** What the task requires **
Your task is to repeat the entries word for word while leaving out the pictures.

** Data records **
:::::
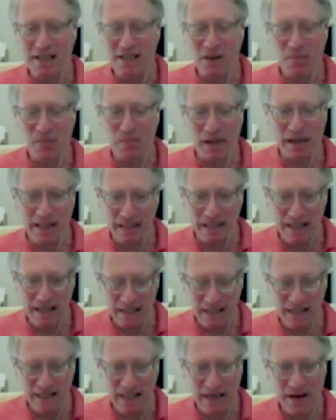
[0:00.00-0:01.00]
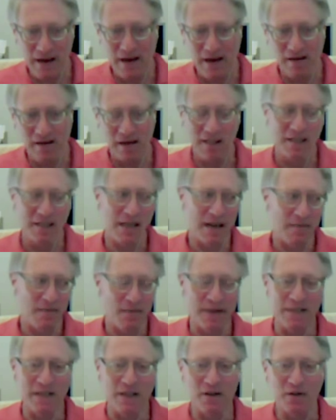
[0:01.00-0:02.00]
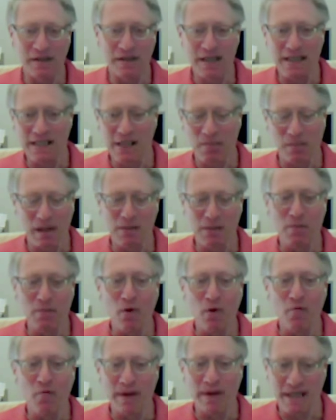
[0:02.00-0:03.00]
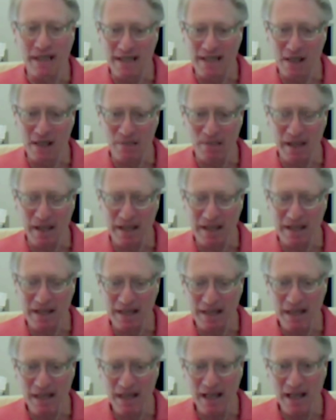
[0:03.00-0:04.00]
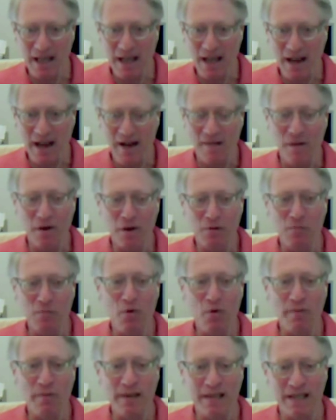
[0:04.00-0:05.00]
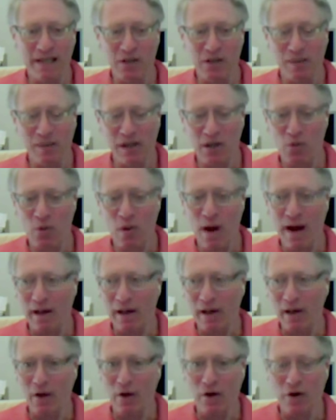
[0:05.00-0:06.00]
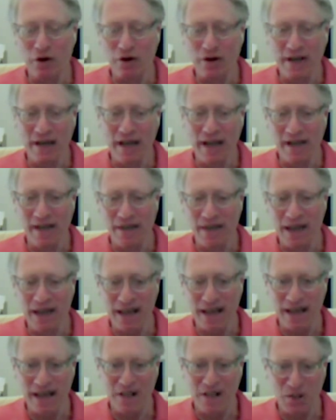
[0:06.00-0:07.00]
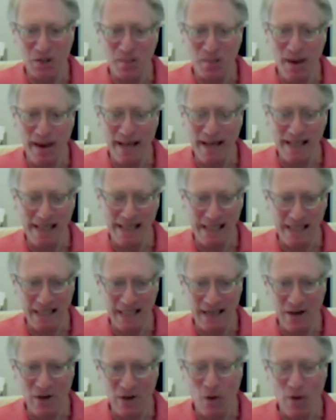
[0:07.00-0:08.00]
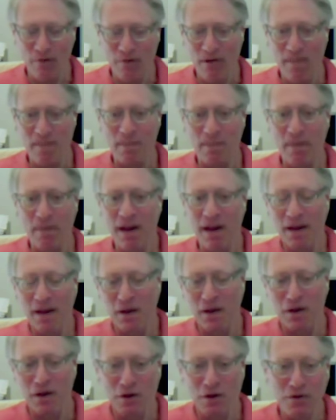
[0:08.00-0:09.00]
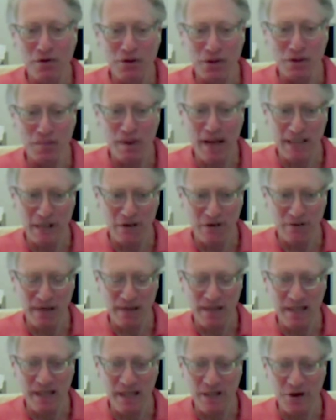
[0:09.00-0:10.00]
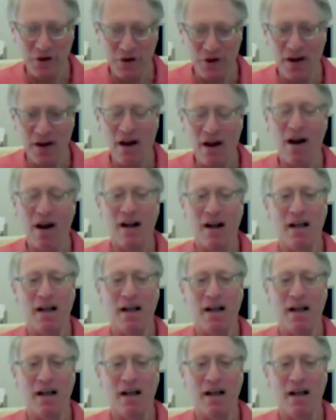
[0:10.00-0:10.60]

disciplines, let's say physical disciplines, movement disciplines, and those movement disciplines, while learned in the it space, or from the you space from a teacher,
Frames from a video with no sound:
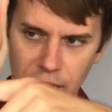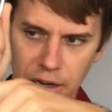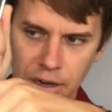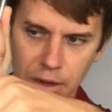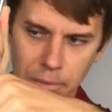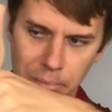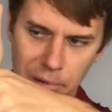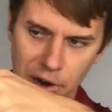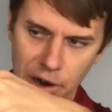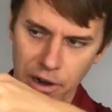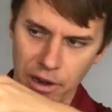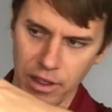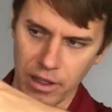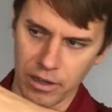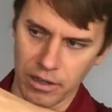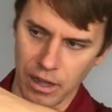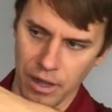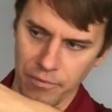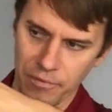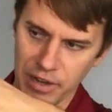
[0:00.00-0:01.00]
on a part of the
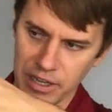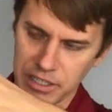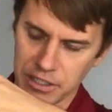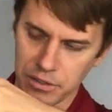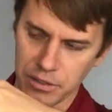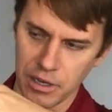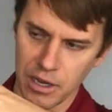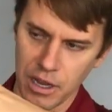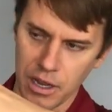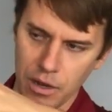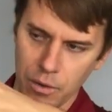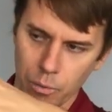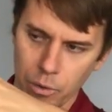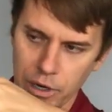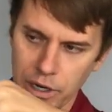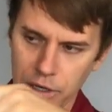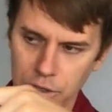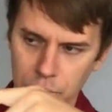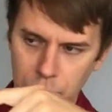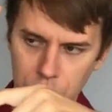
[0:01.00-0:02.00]
club face
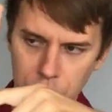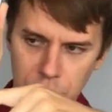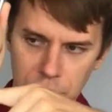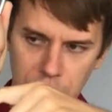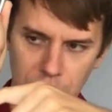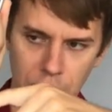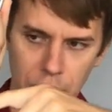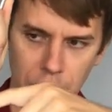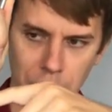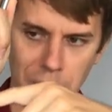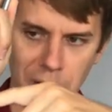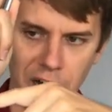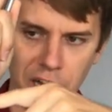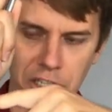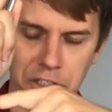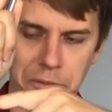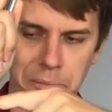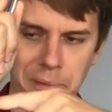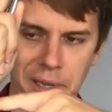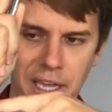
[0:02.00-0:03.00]
where you lose a little ball
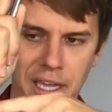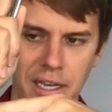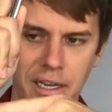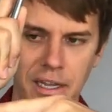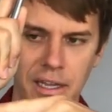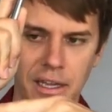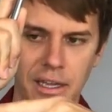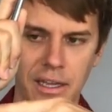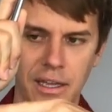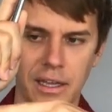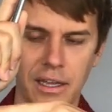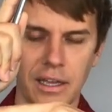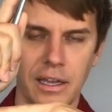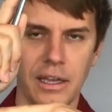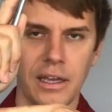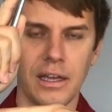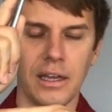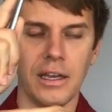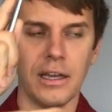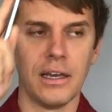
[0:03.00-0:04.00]
speed,
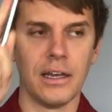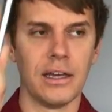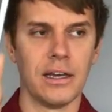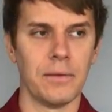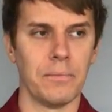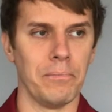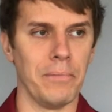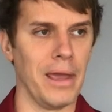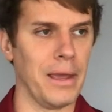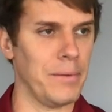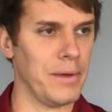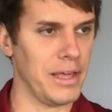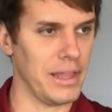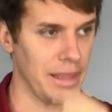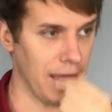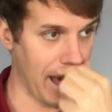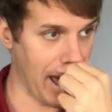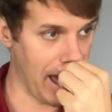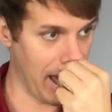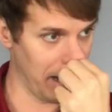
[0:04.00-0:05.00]
maybe
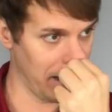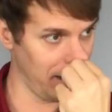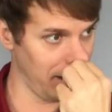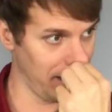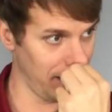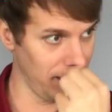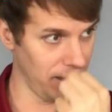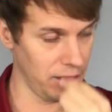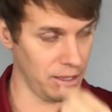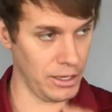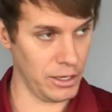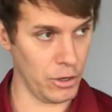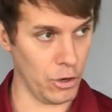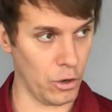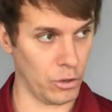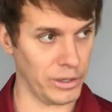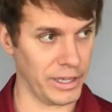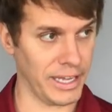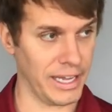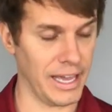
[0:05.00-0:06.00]
that you
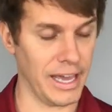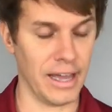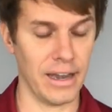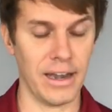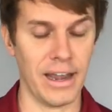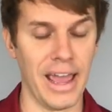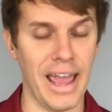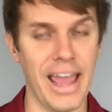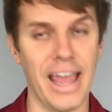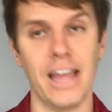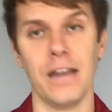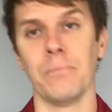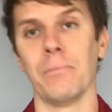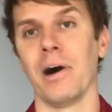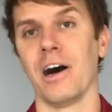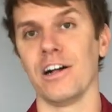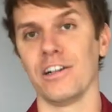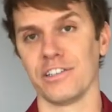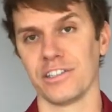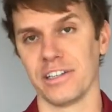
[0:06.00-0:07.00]
only get 8
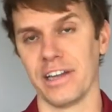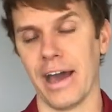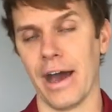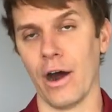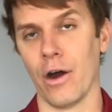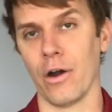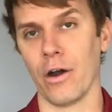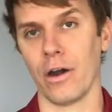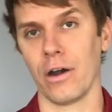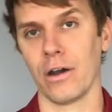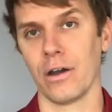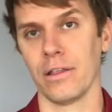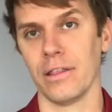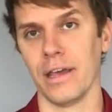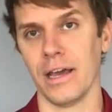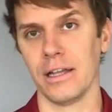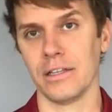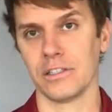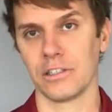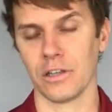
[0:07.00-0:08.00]
miles an hour
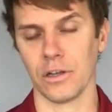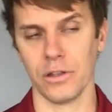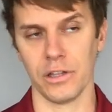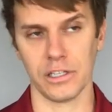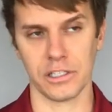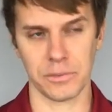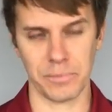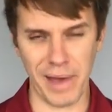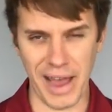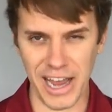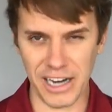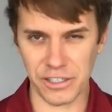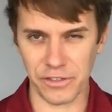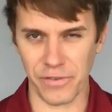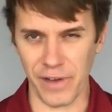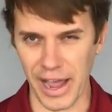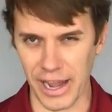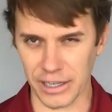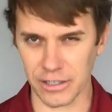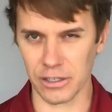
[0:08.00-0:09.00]
then. So the smash
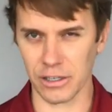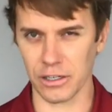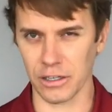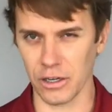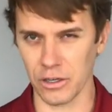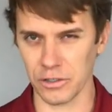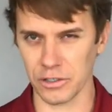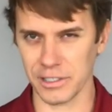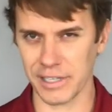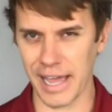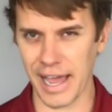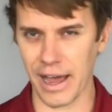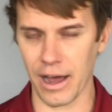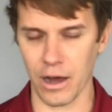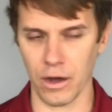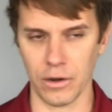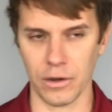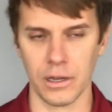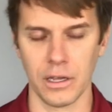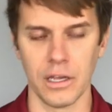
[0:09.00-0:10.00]
factor goes
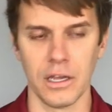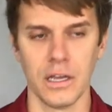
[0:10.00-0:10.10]
down.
:::::
** Response area **
[0:00.00-0:01.00]
[0:01.00-0:02.00]
[0:02.00-0:03.00]
[0:03.00-0:04.00]
[0:04.00-0:05.00]
[0:05.00-0:06.00]
[0:06.00-0:07.00]
[0:07.00-0:08.00]
[0:08.00-0:09.00]
[0:09.00-0:10.00]
[0:10.00-0:10.60]

disciplines, let's say physical disciplines, movement disciplines, and those movement disciplines, while learned in the it space, or from the you space from a teacher,
Frames from a video with no sound:
[0:00.00-0:01.00]
on a part of the
[0:01.00-0:02.00]
club face
[0:02.00-0:03.00]
where you lose a little ball
[0:03.00-0:04.00]
speed,
[0:04.00-0:05.00]
maybe
[0:05.00-0:06.00]
that you
[0:06.00-0:07.00]
only get 8
[0:07.00-0:08.00]
miles an hour
[0:08.00-0:09.00]
then. So the smash
[0:09.00-0:10.00]
factor goes
[0:10.00-0:10.10]
down.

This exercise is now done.